Posts on social media show the skyscraper in flames. But it is unclear how the fighting started, Sudanese media said it was the result of fighting between the army and the paramilitary Rapid Support Forces (RSF).

Posts showed other buildings smoldering. The buildings had bullet holes in the walls and windows. Witnesses reported fighting in the city of El Obeid, which lies some 350 kilometers (220 miles) south of the capital, AFP reported.

An airstrike on an open market in Khartoum last weekend killed at least 40 civilians too, according to activists and medical workers.

The latest escalation comes as world leaders make their way to New York City to attend the UN General Assembly.

Sudan has been gripped by fighting by factions opposed to one another — the Sudanese army led by Abdel Fattah al-Burha and the RSF led by General Mohamed Hamdan Dagalo.

The fighting first broke out in April, after the relationship between the two broke down during discussions to integrate the RSF into the country's military and to pave the way for civilian rule.

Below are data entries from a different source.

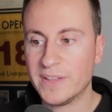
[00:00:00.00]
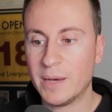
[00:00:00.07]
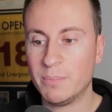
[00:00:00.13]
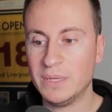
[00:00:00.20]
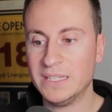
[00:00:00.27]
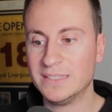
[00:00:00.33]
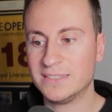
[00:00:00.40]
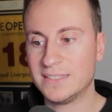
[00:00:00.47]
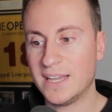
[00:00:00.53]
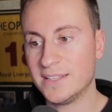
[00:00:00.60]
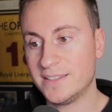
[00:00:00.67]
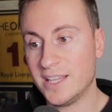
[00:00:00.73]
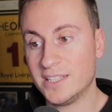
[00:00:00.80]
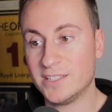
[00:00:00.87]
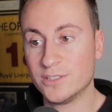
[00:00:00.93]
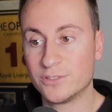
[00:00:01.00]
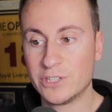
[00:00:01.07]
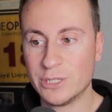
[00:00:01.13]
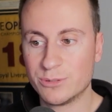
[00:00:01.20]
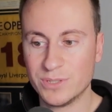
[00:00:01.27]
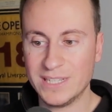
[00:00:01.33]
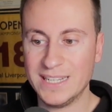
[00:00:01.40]
that being said, their
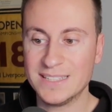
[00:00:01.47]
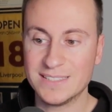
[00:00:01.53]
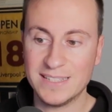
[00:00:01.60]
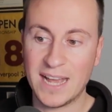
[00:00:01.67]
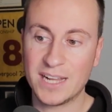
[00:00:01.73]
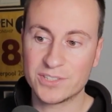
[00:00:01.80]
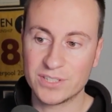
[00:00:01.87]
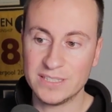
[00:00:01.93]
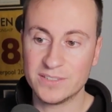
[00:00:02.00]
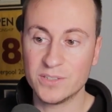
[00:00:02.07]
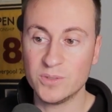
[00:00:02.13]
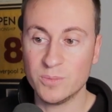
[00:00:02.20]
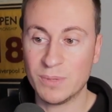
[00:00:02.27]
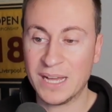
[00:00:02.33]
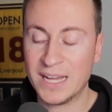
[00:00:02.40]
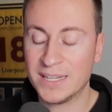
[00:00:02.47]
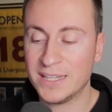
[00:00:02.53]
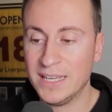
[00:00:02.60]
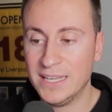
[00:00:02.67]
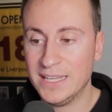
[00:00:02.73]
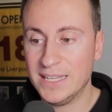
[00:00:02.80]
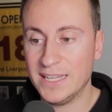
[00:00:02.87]
description isn't actually too bad.
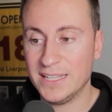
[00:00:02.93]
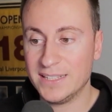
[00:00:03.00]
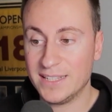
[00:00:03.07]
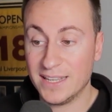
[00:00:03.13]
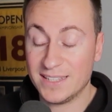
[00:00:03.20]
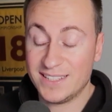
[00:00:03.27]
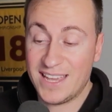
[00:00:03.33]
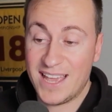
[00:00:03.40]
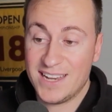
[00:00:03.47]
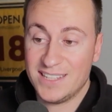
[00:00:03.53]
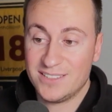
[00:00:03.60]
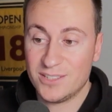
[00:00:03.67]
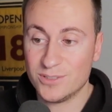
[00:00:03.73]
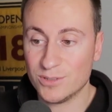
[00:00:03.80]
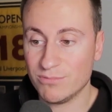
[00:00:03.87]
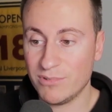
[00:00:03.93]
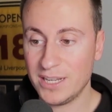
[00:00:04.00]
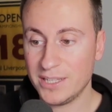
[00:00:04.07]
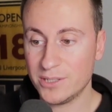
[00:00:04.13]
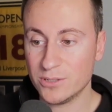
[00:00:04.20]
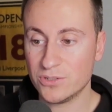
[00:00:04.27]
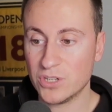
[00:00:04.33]
It does a
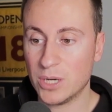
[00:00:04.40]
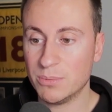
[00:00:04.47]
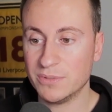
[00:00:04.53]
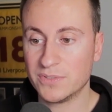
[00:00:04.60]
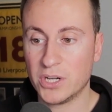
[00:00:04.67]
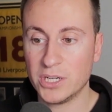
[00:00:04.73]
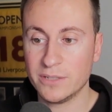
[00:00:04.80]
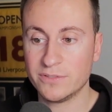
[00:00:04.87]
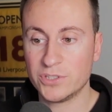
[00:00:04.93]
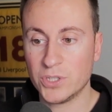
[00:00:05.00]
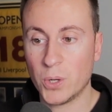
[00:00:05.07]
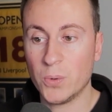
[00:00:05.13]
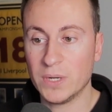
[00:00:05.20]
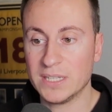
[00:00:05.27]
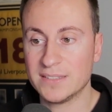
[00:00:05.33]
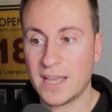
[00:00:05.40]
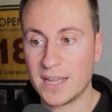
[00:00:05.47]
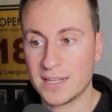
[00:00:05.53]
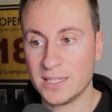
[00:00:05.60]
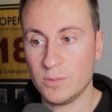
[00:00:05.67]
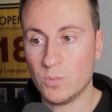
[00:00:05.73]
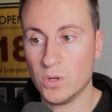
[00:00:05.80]
really good job of kind of showing
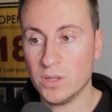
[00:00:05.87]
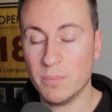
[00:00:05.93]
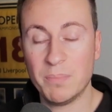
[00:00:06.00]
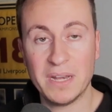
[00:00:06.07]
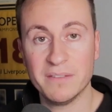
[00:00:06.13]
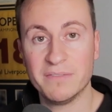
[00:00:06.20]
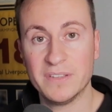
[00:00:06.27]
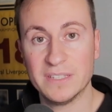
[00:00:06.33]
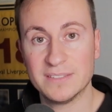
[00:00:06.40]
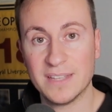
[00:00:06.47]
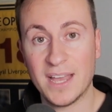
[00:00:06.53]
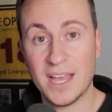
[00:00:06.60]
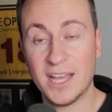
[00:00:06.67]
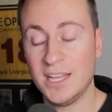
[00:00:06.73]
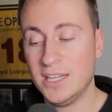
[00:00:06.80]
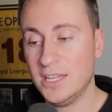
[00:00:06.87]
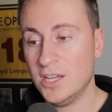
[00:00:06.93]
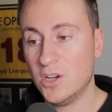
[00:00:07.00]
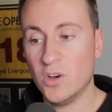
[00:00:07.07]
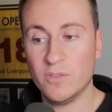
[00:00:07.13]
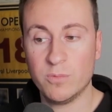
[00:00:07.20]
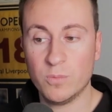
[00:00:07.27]
exactly what the benefits are
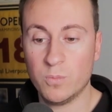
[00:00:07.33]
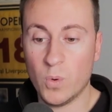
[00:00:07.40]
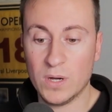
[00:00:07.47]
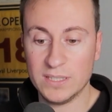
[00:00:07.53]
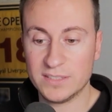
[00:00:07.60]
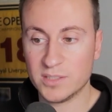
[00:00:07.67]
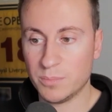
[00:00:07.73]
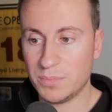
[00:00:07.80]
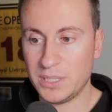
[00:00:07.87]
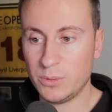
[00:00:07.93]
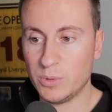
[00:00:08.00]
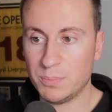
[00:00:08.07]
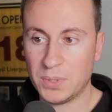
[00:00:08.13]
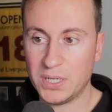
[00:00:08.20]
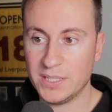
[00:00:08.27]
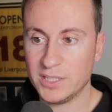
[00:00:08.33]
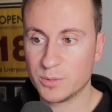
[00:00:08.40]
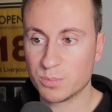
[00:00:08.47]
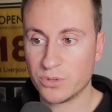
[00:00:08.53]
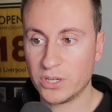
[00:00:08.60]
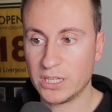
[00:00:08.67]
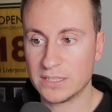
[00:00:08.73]
of why somebody would buy this
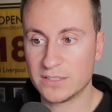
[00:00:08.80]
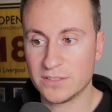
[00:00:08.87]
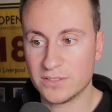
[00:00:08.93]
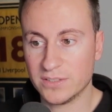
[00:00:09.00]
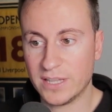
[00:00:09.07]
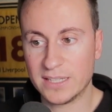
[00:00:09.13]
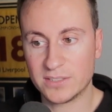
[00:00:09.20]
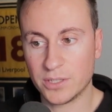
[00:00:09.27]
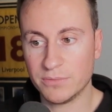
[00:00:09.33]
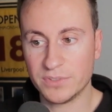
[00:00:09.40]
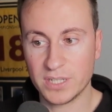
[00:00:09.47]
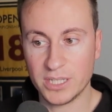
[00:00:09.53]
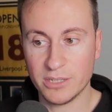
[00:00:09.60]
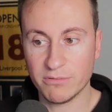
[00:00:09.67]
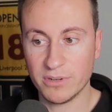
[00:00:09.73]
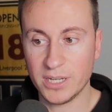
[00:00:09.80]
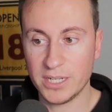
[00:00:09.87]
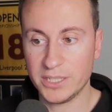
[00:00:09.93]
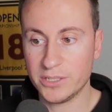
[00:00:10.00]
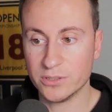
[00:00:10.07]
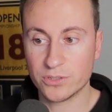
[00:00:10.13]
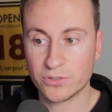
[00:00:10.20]
product. So that's obviously a really
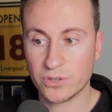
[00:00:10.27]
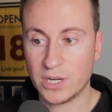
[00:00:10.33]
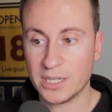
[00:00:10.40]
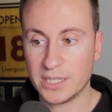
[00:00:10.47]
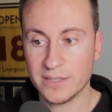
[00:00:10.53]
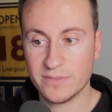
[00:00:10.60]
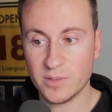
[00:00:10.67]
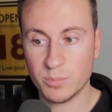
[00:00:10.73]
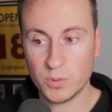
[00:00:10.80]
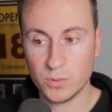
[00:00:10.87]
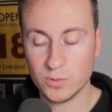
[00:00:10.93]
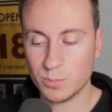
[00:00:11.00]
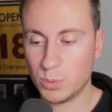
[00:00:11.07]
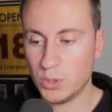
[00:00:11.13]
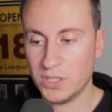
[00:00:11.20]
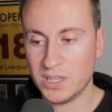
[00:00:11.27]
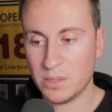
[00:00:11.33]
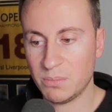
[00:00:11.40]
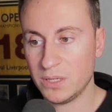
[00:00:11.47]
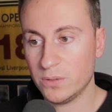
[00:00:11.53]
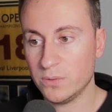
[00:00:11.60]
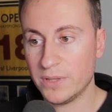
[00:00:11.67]
good strike. If the ball's put in the
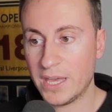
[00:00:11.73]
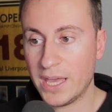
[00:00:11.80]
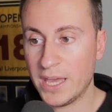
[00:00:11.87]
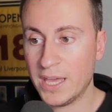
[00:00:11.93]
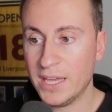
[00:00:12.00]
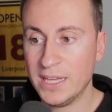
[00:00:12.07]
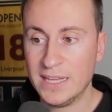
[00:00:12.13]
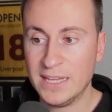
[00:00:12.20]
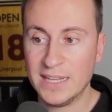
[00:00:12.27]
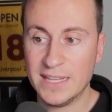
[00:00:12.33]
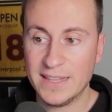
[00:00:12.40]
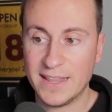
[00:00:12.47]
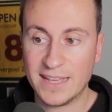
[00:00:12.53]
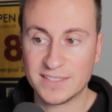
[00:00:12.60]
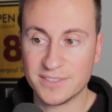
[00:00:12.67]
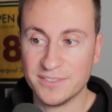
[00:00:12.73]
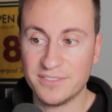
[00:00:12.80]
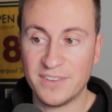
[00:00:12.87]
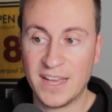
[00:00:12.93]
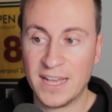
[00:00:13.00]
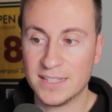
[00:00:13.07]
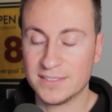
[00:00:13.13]
middle there, that's a
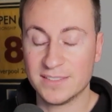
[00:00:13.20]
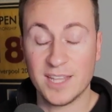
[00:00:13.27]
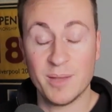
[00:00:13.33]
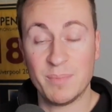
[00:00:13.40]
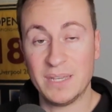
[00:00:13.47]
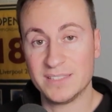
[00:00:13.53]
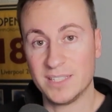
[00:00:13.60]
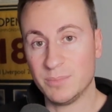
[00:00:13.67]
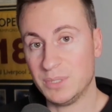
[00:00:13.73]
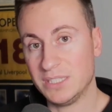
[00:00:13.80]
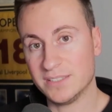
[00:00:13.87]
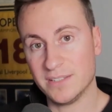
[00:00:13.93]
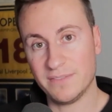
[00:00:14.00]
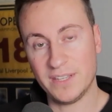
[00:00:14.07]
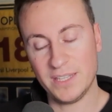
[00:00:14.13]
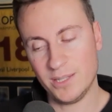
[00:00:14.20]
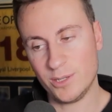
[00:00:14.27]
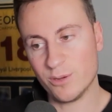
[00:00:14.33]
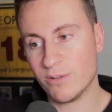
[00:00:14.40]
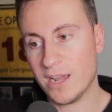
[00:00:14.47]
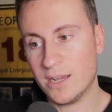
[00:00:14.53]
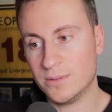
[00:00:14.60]
fat, so that basically means they've hit the
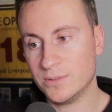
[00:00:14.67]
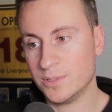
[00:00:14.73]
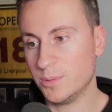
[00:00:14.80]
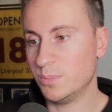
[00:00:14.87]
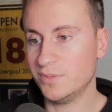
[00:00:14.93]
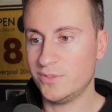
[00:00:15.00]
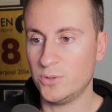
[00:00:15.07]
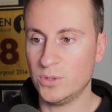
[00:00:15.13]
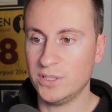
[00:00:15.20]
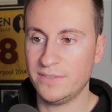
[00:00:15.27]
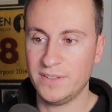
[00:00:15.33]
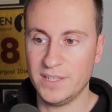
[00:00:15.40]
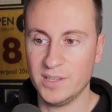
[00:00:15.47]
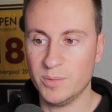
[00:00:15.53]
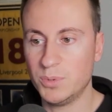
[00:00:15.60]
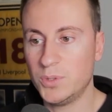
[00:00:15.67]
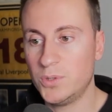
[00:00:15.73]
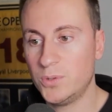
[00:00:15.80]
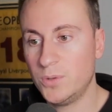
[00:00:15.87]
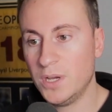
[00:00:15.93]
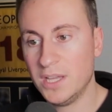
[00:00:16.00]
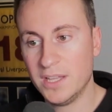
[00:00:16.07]
ground before they've hit the
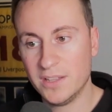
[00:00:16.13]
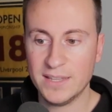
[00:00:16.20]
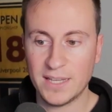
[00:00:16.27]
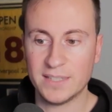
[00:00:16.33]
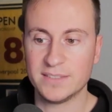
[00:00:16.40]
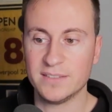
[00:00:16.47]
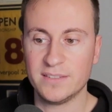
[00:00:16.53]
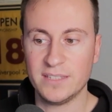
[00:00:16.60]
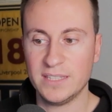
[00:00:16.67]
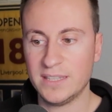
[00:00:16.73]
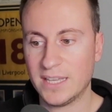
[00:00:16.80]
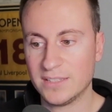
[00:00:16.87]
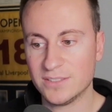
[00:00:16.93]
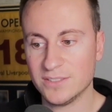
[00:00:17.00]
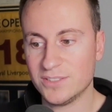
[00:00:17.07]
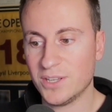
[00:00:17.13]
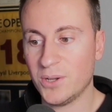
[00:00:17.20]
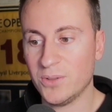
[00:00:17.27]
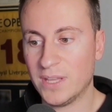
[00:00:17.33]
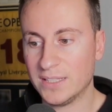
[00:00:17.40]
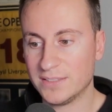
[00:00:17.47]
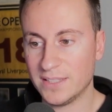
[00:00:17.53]
ball. That's a thin, that's a
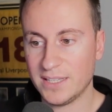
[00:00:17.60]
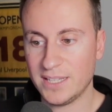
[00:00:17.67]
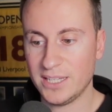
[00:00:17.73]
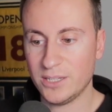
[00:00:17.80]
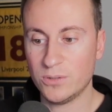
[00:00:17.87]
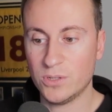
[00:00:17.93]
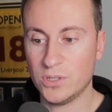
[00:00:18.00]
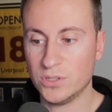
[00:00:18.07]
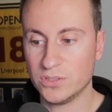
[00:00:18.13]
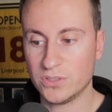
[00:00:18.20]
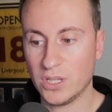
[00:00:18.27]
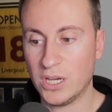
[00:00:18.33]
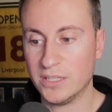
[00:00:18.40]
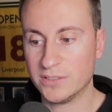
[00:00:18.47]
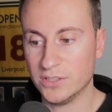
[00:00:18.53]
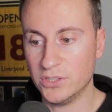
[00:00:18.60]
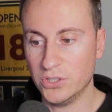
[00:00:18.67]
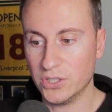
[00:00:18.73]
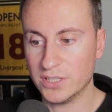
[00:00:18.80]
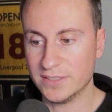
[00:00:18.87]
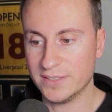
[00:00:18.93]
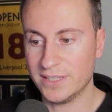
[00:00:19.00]
toe, that's a heel, or slice and
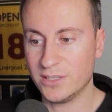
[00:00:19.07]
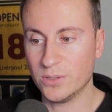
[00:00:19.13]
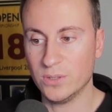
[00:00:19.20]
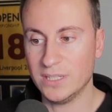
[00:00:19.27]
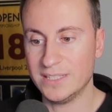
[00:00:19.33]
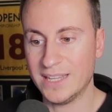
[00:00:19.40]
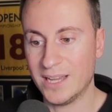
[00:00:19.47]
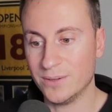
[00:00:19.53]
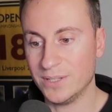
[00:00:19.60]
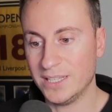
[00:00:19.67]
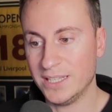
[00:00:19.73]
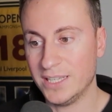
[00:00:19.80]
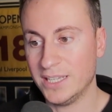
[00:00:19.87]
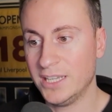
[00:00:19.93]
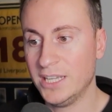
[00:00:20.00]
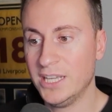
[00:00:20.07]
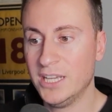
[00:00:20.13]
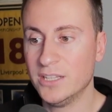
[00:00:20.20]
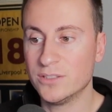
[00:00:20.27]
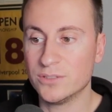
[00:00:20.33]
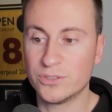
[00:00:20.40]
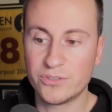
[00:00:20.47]
hook as they call it down here.
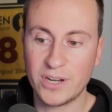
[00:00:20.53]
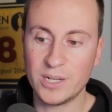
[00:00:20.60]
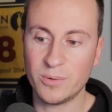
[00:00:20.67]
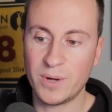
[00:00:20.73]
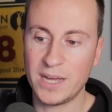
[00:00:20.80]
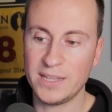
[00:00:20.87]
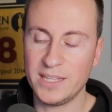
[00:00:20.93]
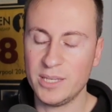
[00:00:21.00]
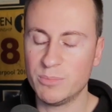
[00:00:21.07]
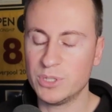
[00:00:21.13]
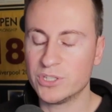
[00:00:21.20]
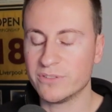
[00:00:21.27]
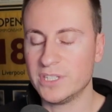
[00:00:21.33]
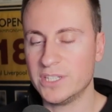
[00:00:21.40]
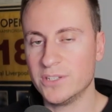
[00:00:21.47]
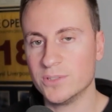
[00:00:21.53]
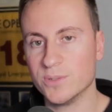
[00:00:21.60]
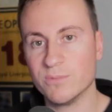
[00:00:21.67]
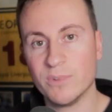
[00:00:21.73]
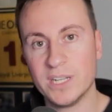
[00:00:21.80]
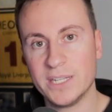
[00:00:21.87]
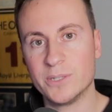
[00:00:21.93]
So straight away, the imagery does a
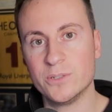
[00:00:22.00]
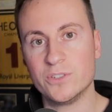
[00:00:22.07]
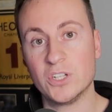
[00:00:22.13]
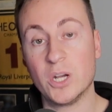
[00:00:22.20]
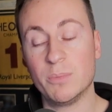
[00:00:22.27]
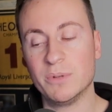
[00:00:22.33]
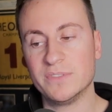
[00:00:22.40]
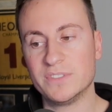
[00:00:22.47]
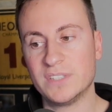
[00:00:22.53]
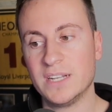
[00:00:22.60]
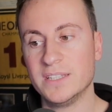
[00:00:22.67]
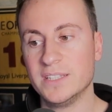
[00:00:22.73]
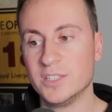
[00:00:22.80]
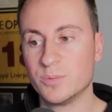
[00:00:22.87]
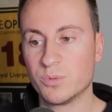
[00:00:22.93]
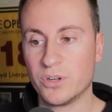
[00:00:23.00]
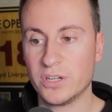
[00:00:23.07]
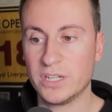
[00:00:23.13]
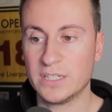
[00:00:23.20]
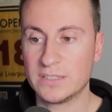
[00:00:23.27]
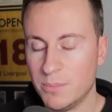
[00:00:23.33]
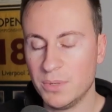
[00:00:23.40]
really good job of selling this
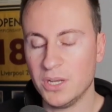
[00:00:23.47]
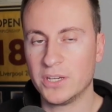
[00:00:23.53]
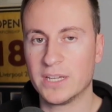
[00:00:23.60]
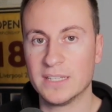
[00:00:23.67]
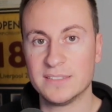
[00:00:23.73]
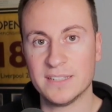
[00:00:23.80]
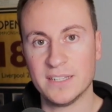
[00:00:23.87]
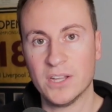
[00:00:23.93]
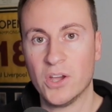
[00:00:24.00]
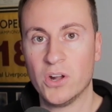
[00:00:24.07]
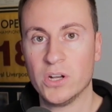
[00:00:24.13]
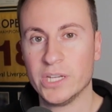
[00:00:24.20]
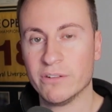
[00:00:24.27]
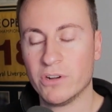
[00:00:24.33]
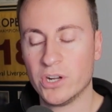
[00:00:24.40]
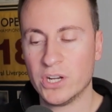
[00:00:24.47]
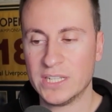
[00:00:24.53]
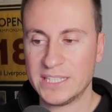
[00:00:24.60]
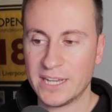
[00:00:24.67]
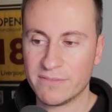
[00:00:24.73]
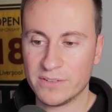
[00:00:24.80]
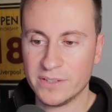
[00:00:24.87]
product. But like I said earlier on, I
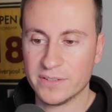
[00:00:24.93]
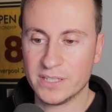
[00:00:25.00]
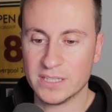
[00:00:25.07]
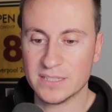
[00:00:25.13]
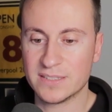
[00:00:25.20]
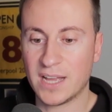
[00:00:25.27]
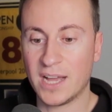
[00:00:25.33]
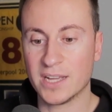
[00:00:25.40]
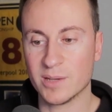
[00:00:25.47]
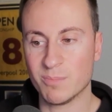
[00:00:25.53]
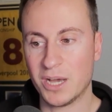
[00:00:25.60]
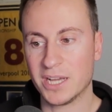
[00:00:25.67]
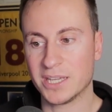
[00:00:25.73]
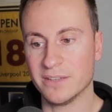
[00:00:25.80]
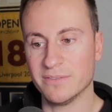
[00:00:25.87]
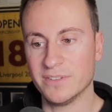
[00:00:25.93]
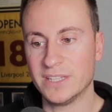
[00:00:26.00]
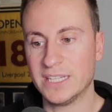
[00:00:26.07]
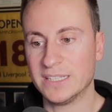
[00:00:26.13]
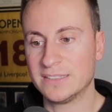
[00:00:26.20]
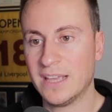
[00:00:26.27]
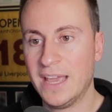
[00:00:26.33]
definitely think the target market for
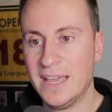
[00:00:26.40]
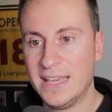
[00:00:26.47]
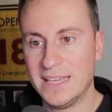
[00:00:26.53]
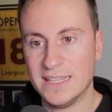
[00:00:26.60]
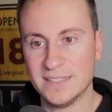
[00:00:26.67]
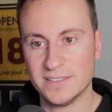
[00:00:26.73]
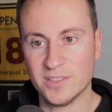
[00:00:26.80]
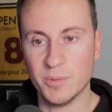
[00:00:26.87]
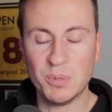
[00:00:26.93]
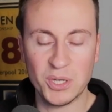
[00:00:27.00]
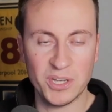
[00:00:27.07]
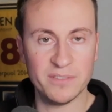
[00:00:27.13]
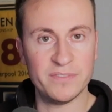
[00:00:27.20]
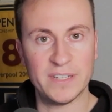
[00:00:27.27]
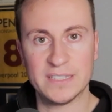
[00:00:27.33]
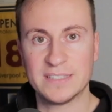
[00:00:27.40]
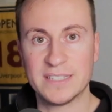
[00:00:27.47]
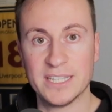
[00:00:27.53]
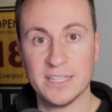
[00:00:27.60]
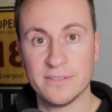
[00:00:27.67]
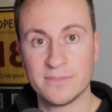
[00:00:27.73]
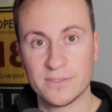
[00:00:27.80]
this is the perfect
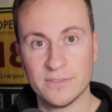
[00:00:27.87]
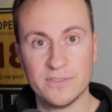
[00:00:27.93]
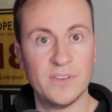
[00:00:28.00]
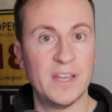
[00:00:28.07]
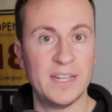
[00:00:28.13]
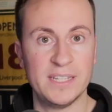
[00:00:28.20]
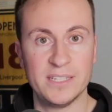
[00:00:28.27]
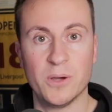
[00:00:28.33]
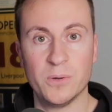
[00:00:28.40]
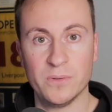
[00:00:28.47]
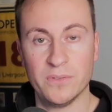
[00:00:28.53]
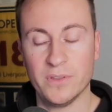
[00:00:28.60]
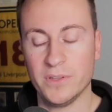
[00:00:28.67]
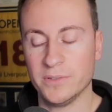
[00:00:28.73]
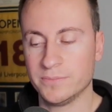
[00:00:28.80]
gift for any golfer.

“It’s distressing to see these institutions destroyed like this,” Badr al-Din Babiker, a resident of the capital’s east, said.

Some 7,500 people have been killed in the fighting, according to the Armed Conflict Location & Event Data Project. Aid groups put the toll much higher, since many of those injured or killed never make it to the hospitals.

The fighting has also displaced millions of people, according to the United Nations. Efforts by Sudan's neighbors as well as the US and Saudi Arabia to resolve the situation has so far failed.

Millions who could not or refused to leave Khartoum remain in the city, where water, food and electricity are rationed.

The violence has also spread to the western region of Darfur, where ethnically motivated attacks by the RSF and allied militias have triggered renewed investigations by the international criminal court into possible war crimes.